Yes, classification would (frequently) go in here, but also likely in Feature Engineering, ML, and other categories. Again, the issue is really about standards and assessment. Whether or not the end point is classification or prediction or interpolation, algorithms based on regression techniques are - accordingly to the hypothesis of this category - sufficiently similar to be subject to comparable standards and assessments. In this sense, while distinguishing linear from non-linear might be useful, I do not expect there to be much difference in terms of standards or assessment, and would be tempted to leave that distinction in mind as one to potentially develop in response to a direct or perceived need actually arising.
- Probability Distributions - Is this just providing
d
, p
, q
… r
functions or is there more?
There is more. This category emerges as quite a distinct cluster in our analyses, and is related to things like maximum likelihood techniques and density estimators. It is also a category for which distinct standards and assessments will likely be able to be developed with reference both to R’s very highly developed representations and techniques for probability densities and distributions, as well as things like the US National Institute of Standards and Technolgy’s collection of reference data sets, described in our document here. It’s more anticipated as a checkbox for whether a package handles or uses probability distributions at all, in which case we definitely anticipate distinct assessments being applicable.
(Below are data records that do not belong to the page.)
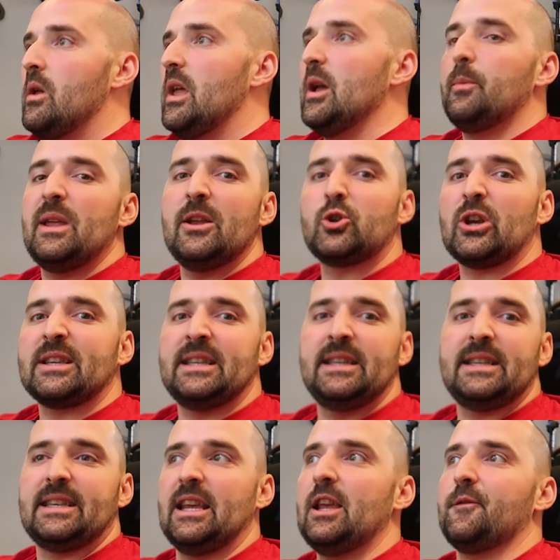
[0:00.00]
it'll be interesting to
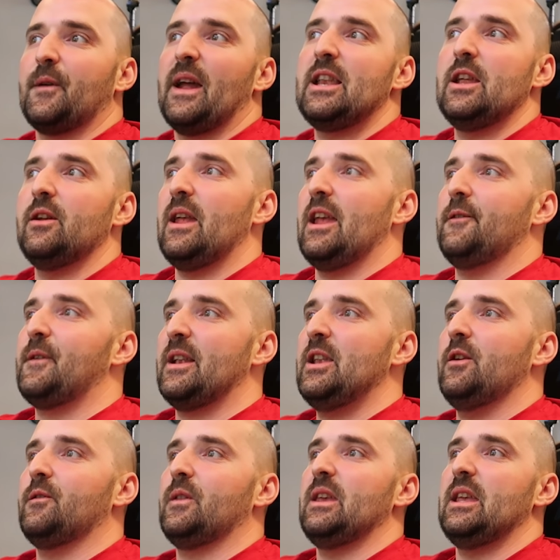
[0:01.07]
see if any if
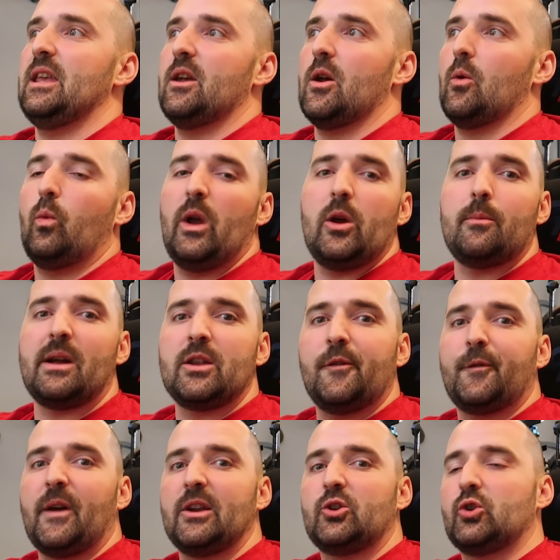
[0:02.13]
any of the uh, wheel
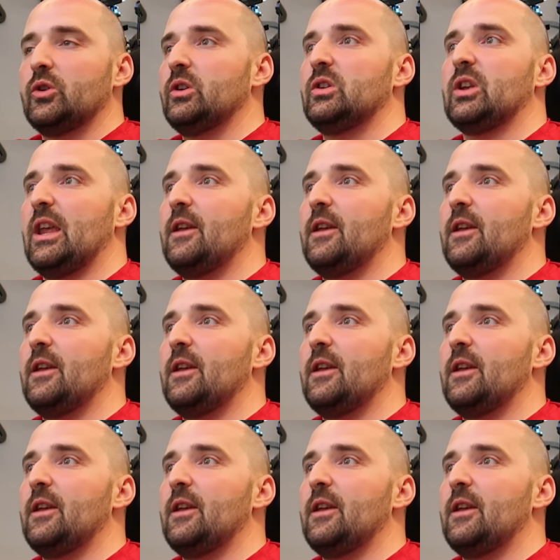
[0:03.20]
manufacturers,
- Wrapper Packages - Does this include … other R packages … as well?
Yes, that is certainly the vision, even if we primarily anticipate it being used to describe packages which offer wrappers around software originally written in other languages.
- EDA - combine with summary statistics? … include graphics in here as well?
Yes on both scores. EDA currently has no text in main doc because we’re unsure what to do with that, or where it might rightly belong. Merging with EDA would likely make sense. As for graphics: We have an “unwritten rule” which we have discussed extensively that we will (initially) exclude packages the primary aim of which is graphical representations, yet obviously many packages implement graphical routines, and particularly those in this category. And yes, distinguishing primary from secondary is likely to be not trivial, but to the extent that we may presume such a distinction, graphical routines will generally be assessed as some kind of “optional extra”.
- Workflow software - How broadly are y’all defining “workflow”?
Currently an admittedly ill-defined and, yes, broad notion along the lines of software that “support[s] tasks around the statistical workflow”. Workflow is indeed anticipated to be largely as general as possible, yet with the abiding restriction that the workflows which are supported must be predominantly and primarily statistical. See the above link for more detail.
Thanks for the great feedback, and please feel free to continue the discussion here.